◆ Description of the task ◆
Could you write the entries out again, exactly as they appear?

# # # # #

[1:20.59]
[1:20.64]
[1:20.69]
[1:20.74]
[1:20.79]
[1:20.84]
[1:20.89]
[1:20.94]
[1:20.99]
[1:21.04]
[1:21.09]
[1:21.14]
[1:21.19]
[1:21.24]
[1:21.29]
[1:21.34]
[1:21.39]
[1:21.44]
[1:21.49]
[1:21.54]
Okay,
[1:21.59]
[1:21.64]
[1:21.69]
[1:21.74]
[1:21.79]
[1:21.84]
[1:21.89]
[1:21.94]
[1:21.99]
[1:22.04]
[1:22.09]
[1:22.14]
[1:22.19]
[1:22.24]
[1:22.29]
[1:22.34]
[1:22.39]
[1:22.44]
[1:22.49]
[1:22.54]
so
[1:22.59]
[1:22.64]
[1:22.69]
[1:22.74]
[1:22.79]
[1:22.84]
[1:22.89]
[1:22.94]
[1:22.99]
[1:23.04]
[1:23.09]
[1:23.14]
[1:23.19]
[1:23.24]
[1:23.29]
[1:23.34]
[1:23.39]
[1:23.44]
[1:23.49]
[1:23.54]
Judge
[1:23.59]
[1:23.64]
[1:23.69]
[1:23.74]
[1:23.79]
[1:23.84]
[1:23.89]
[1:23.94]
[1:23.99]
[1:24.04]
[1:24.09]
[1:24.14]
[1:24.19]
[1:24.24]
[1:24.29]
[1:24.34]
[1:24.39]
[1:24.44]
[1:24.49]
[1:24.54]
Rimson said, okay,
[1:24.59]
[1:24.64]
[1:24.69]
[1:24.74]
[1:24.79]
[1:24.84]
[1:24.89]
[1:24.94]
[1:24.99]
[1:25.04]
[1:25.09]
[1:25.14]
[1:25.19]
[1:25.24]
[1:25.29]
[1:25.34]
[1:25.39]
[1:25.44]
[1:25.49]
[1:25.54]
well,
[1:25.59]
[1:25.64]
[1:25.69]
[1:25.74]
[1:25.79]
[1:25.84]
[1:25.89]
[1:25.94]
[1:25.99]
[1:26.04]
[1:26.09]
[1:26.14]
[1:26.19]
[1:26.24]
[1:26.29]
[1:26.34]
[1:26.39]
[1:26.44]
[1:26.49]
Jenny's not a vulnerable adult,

# # # # #

◆ Problem solution ◆
[1:20.59]
[1:20.64]
[1:20.69]
[1:20.74]
[1:20.79]
[1:20.84]
[1:20.89]
[1:20.94]
[1:20.99]
[1:21.04]
[1:21.09]
[1:21.14]
[1:21.19]
[1:21.24]
[1:21.29]
[1:21.34]
[1:21.39]
[1:21.44]
[1:21.49]
[1:21.54]
Okay,
[1:21.59]
[1:21.64]
[1:21.69]
[1:21.74]
[1:21.79]
[1:21.84]
[1:21.89]
[1:21.94]
[1:21.99]
[1:22.04]
[1:22.09]
[1:22.14]
[1:22.19]
[1:22.24]
[1:22.29]
[1:22.34]
[1:22.39]
[1:22.44]
[1:22.49]
[1:22.54]
so
[1:22.59]
[1:22.64]
[1:22.69]
[1:22.74]
[1:22.79]
[1:22.84]
[1:22.89]
[1:22.94]
[1:22.99]
[1:23.04]
[1:23.09]
[1:23.14]
[1:23.19]
[1:23.24]
[1:23.29]
[1:23.34]
[1:23.39]
[1:23.44]
[1:23.49]
[1:23.54]
Judge
[1:23.59]
[1:23.64]
[1:23.69]
[1:23.74]
[1:23.79]
[1:23.84]
[1:23.89]
[1:23.94]
[1:23.99]
[1:24.04]
[1:24.09]
[1:24.14]
[1:24.19]
[1:24.24]
[1:24.29]
[1:24.34]
[1:24.39]
[1:24.44]
[1:24.49]
[1:24.54]
Rimson said, okay,
[1:24.59]
[1:24.64]
[1:24.69]
[1:24.74]
[1:24.79]
[1:24.84]
[1:24.89]
[1:24.94]
[1:24.99]
[1:25.04]
[1:25.09]
[1:25.14]
[1:25.19]
[1:25.24]
[1:25.29]
[1:25.34]
[1:25.39]
[1:25.44]
[1:25.49]
[1:25.54]
well,
[1:25.59]
[1:25.64]
[1:25.69]
[1:25.74]
[1:25.79]
[1:25.84]
[1:25.89]
[1:25.94]
[1:25.99]
[1:26.04]
[1:26.09]
[1:26.14]
[1:26.19]
[1:26.24]
[1:26.29]
[1:26.34]
[1:26.39]
[1:26.44]
[1:26.49]
Jenny's not a vulnerable adult,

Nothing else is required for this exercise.